Theorem proving in Haskell

September 24, 2014

After playing around with ATS for a bit, I switched to Idris as my dependently typed language of choice. Using dependent types is still a fairly new thing for me, so even writing basic code was very illuminating. How much of this knowledge can I bring back to Haskell?

{-# LANGUAGE DataKinds #-}

data Nat = Z | S Nat

Note: I’ll be introducing language extensions as I use them instead of piling everything in at the beginning.

First, let’s define the usual type for natural numbers. The presence of the DataKinds extensions means that Nat has been lifted to a kind and both Z and S have been lifted to value constructors. This will let us use Z and S in type signatures, which is where the meat of the code will end up.

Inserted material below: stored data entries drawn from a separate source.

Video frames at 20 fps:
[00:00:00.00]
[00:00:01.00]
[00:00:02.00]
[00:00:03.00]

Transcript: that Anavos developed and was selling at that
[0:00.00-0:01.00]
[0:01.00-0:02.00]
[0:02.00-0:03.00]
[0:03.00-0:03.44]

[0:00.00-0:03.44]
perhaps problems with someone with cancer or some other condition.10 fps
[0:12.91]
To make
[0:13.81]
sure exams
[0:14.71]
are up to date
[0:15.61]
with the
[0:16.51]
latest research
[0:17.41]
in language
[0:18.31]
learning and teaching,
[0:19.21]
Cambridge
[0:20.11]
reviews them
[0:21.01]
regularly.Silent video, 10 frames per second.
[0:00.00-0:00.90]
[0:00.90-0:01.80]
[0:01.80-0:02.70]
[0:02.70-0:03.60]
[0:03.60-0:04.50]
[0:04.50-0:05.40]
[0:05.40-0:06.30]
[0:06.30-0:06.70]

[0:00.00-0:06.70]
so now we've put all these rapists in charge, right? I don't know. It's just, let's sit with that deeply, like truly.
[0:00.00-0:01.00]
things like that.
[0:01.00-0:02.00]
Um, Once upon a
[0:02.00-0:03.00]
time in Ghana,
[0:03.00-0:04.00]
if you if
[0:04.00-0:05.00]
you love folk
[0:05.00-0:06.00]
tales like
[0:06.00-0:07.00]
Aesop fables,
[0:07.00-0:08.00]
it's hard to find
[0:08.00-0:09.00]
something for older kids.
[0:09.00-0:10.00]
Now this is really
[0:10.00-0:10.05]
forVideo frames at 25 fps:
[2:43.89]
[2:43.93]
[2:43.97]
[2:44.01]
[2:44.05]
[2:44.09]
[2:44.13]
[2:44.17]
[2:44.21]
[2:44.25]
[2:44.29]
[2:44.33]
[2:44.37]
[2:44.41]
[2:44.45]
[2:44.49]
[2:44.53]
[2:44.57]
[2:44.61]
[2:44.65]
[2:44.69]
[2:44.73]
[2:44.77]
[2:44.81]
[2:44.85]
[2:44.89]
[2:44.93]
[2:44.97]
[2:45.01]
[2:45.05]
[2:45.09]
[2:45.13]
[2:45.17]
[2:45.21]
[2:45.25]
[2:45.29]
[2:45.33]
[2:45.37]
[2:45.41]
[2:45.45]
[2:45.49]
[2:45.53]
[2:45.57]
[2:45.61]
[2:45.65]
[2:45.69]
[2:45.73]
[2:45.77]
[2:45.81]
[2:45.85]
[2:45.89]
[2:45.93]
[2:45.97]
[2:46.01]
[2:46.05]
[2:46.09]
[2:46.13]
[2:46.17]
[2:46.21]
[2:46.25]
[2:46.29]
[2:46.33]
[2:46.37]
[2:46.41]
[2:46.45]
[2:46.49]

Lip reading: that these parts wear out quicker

{-# LANGUAGE GADTs, KindSignatures #-}

data LTE (a :: Nat) (b :: Nat) where
  LteZero :: LTE Z b
  LteSucc :: LTE a b -> LTE (S a) (S b)

LTE a b is a type for the proposition \(a \leq b\). An inhabitant of the type LTE a b is a proof that a is less than or equal to b. The type constructors for LTE a b define what it means to be less than or equal to. a and b are restricted to the Nat kind using the KindSignatures extension. This prevents people from saying nonsense like LTE Int Char.

We define LTE a b inductively:

Now let’s try to prove a simple theorem, such as \(\forall n. n \leq n\). This is represented by the type LTE n n. This will require use of the induction hypothesis, so it’s a little unclear in how to formulate it. We can’t write a simple function to do it, because that would require pattern matching on values rather than types.

class LteNN n where
  lteNN :: LTE n n

If a type n is an instance of LteNN, then there is a proof that \(n \leq n\). We can now define an instance for the base case, LteNN Z:

instance LteNN Z where
  lteNN = LteZero

Since LteZero :: LTE Z b unifies with LTE Z Z, this completes the base case.

instance LteNN n => LteNN (S n) where
  lteNN = LteSucc lteNN

The constraint in this instance corresponds to the induction hypothesis. If we have a proof that \(n \leq n\), we can produce a proof that \(n + 1 \leq n + 1\) by simply applying LteSucc. The proof that \(n \leq n\) is represented here by lteNN :: LTE n n.

We now have instances LteNN Z, LteNN (S Z), LteNN (S (S Z)), ... for all of the naturals, thus completing the proof.

As the complexity of the proposition increases, so does the complexity of the corresponding Haskell code. Since Haskell doesn’t have dependent types, you quickly fall into extensions like TypeFamilies and wonder what all those injectivity errors mean. Using a language like Idris, Coq, Agda, Epigram, etc. makes these things far easier to state and prove.

For reference, here is the equivalent code in Idris. Note that typeclass resolution is replaced by dependent pattern matching.

data LTE' : Nat -> Nat -> Type where
    LteZero : LTE' Z b
    LteSucc : LTE' a b -> LTE' (S a) (S b)

lteNN : (n : Nat) -> LTE' n n
lteNN Z     = LteZero
lteNN (S k) = LteSucc (lteNN k)